** RECORDS SUPPLIED follows **

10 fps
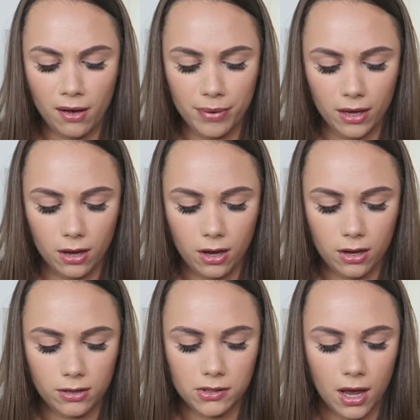
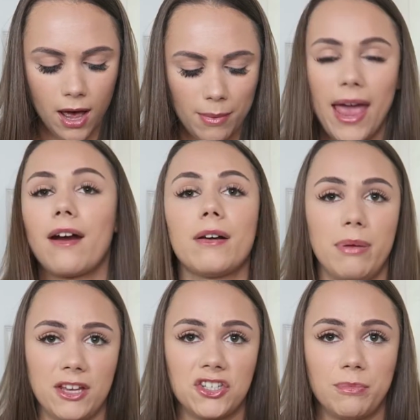because I'm a hairy
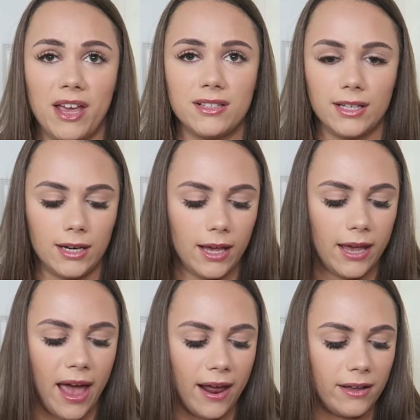bitch
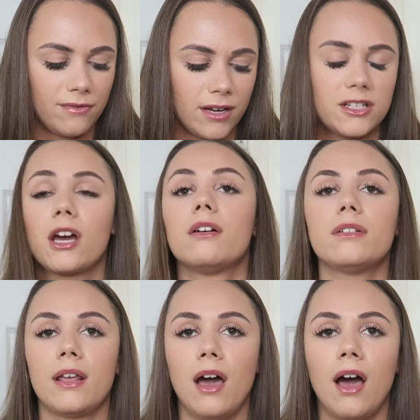basically, and if I
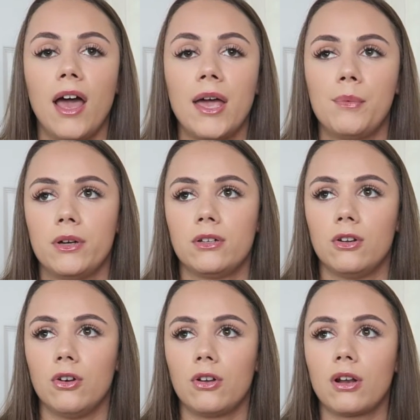don't, then I would
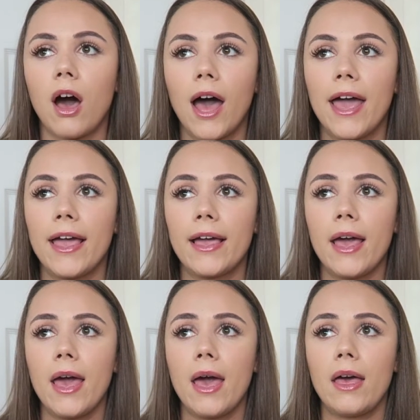look like
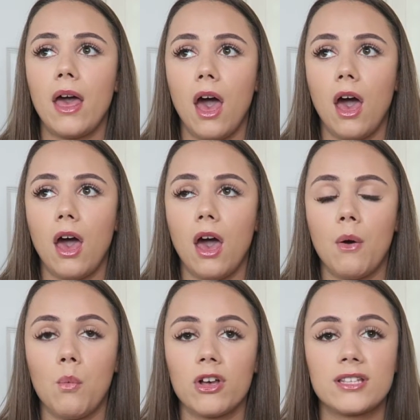
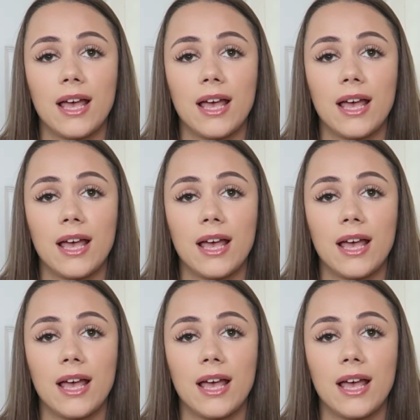what's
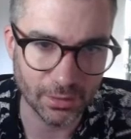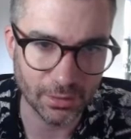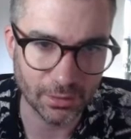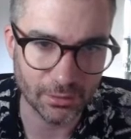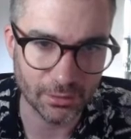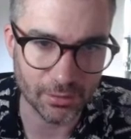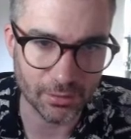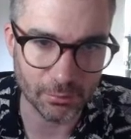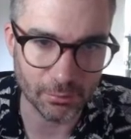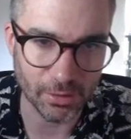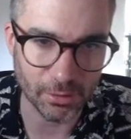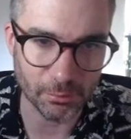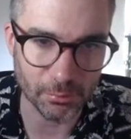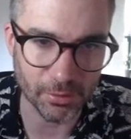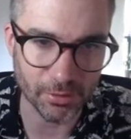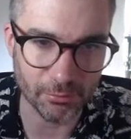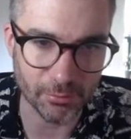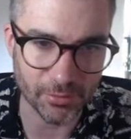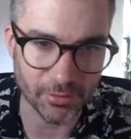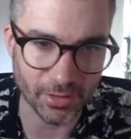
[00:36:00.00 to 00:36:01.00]
there's a little bit
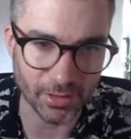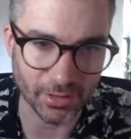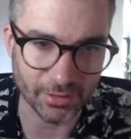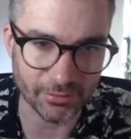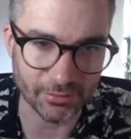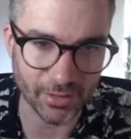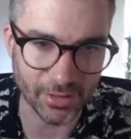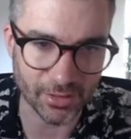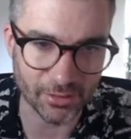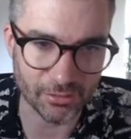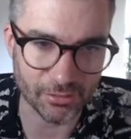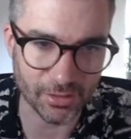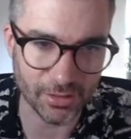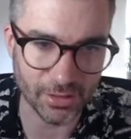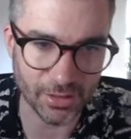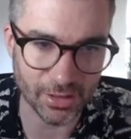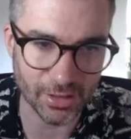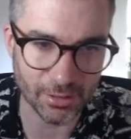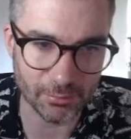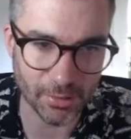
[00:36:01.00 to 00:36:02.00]
of metallic texture in
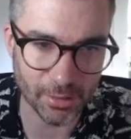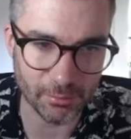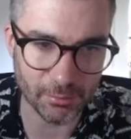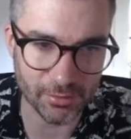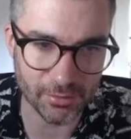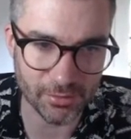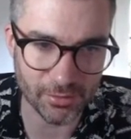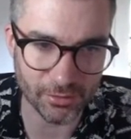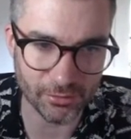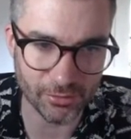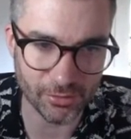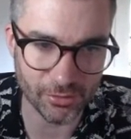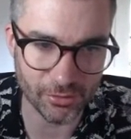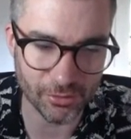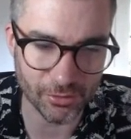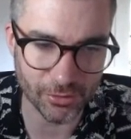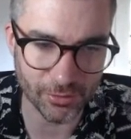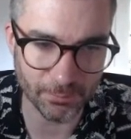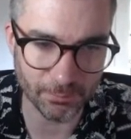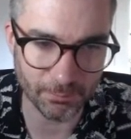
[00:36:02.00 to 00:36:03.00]
there. Maybe it's still too
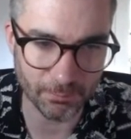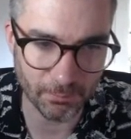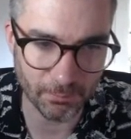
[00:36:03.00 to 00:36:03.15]
strong.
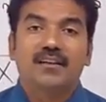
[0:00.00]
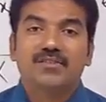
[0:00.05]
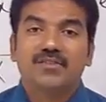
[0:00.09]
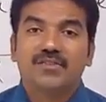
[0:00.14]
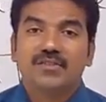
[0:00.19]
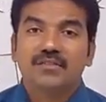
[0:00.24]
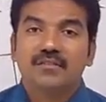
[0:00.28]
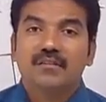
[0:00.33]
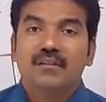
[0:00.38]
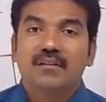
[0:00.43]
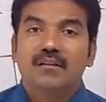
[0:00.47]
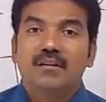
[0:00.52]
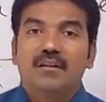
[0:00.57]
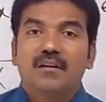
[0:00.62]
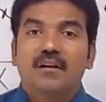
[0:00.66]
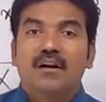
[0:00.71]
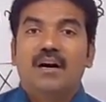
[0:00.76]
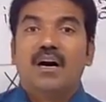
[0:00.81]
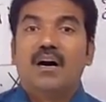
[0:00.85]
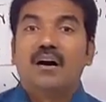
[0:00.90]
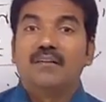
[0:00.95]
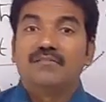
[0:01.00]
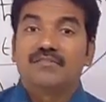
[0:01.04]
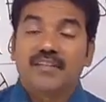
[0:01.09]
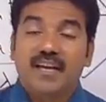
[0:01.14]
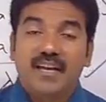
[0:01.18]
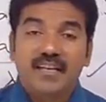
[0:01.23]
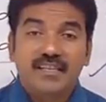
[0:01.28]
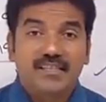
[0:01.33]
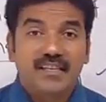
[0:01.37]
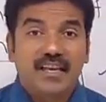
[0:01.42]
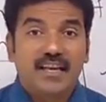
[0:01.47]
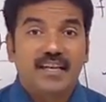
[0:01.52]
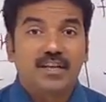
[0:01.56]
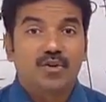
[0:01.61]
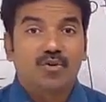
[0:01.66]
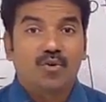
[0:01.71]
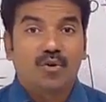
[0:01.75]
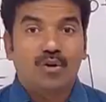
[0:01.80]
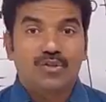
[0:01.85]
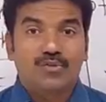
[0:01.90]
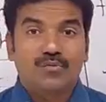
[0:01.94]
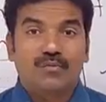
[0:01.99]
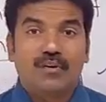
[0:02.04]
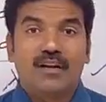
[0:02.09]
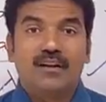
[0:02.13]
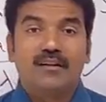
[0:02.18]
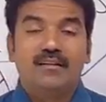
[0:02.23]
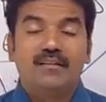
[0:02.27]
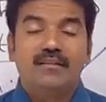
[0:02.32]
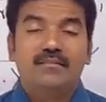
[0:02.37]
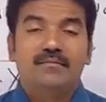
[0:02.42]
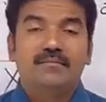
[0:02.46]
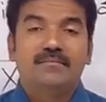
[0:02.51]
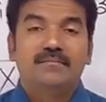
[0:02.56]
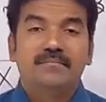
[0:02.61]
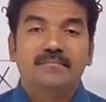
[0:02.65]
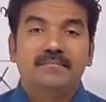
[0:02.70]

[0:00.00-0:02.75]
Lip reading: X of size n cross 1,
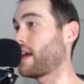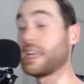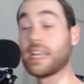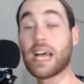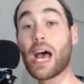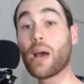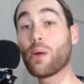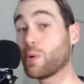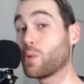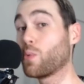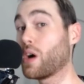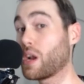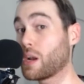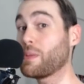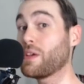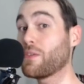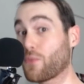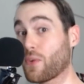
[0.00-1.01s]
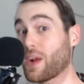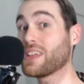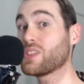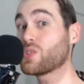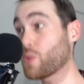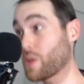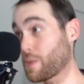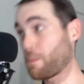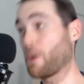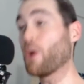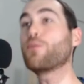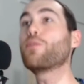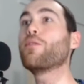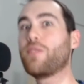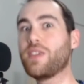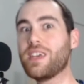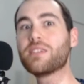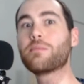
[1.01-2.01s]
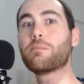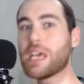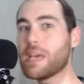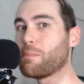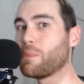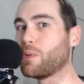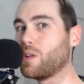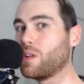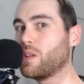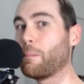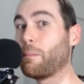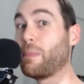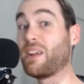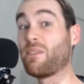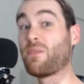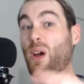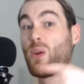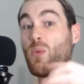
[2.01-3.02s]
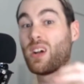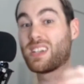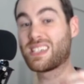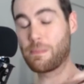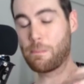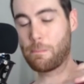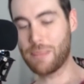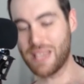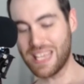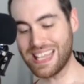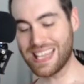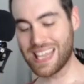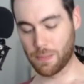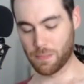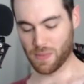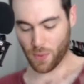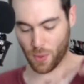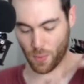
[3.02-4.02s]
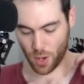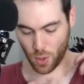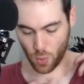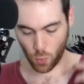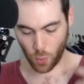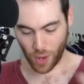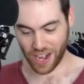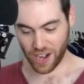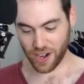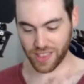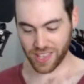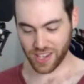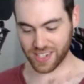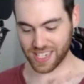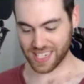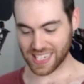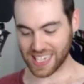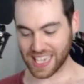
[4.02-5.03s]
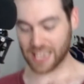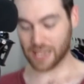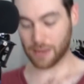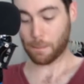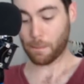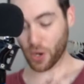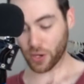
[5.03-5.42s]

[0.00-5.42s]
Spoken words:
And I would want to be friends with both of these people, but if I want to be them, if I want to wear their skin,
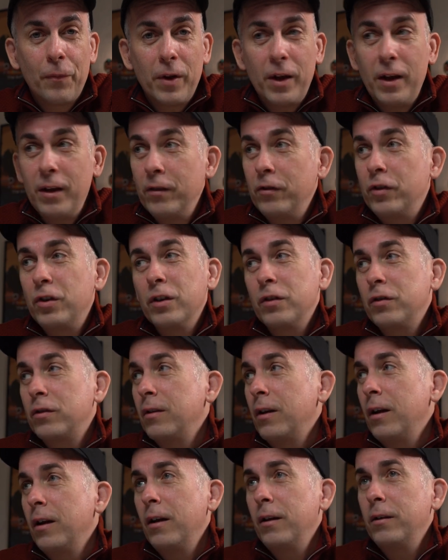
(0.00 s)
And
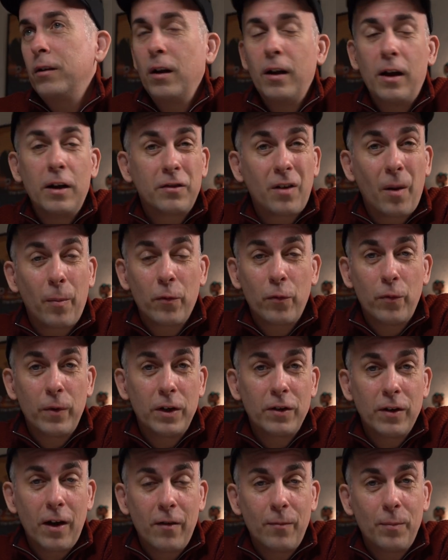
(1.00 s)
just the last couple of
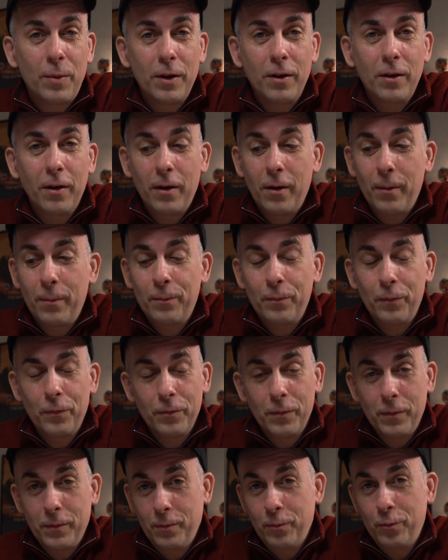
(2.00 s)
weeks, I've been
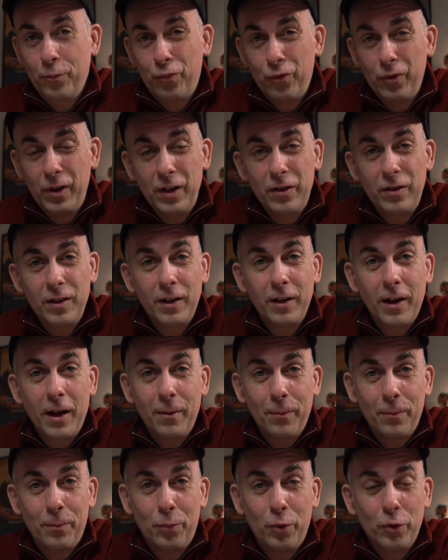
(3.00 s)
breezing
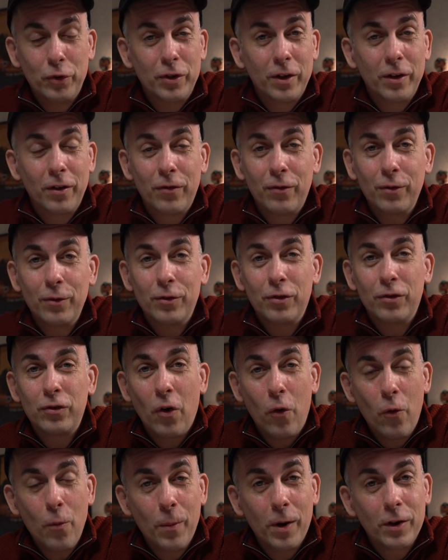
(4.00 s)
and pushing through
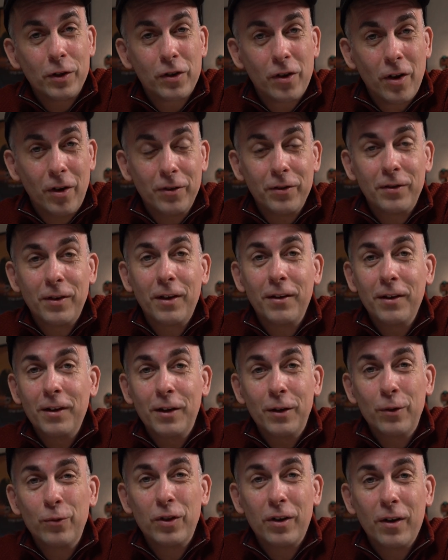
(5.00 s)
so much content
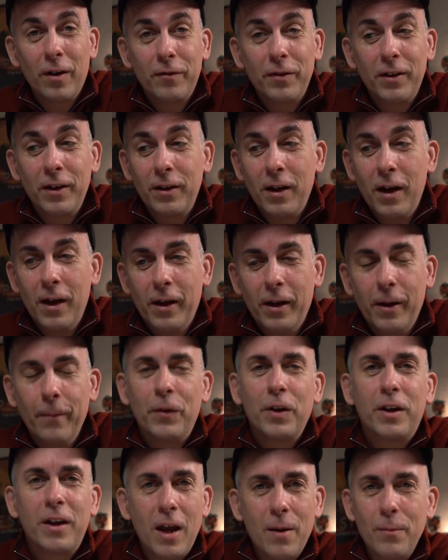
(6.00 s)
and new stuff that
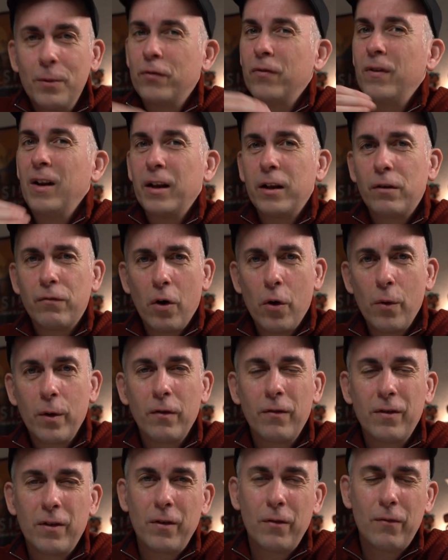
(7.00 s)
the game is really
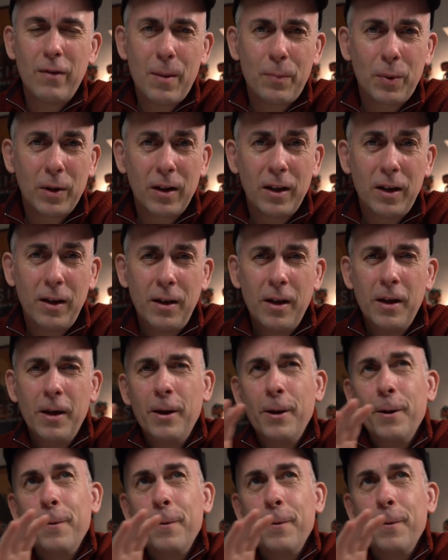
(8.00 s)
growing very rapidly.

** End of RECORDS SUPPLIED **

REQUIRED ACTION.
Using the data above, which lines fall from the one with "[0:00.00-0:02.75]" through the one with "[0.00-5.42s]"? Repeat them exactly, ends included, minus any pictures.

REPLY TO THE TASK.
[0:00.00-0:02.75]
Lip reading: X of size n cross 1,
[0.00-1.01s]
[1.01-2.01s]
[2.01-3.02s]
[3.02-4.02s]
[4.02-5.03s]
[5.03-5.42s]

[0.00-5.42s]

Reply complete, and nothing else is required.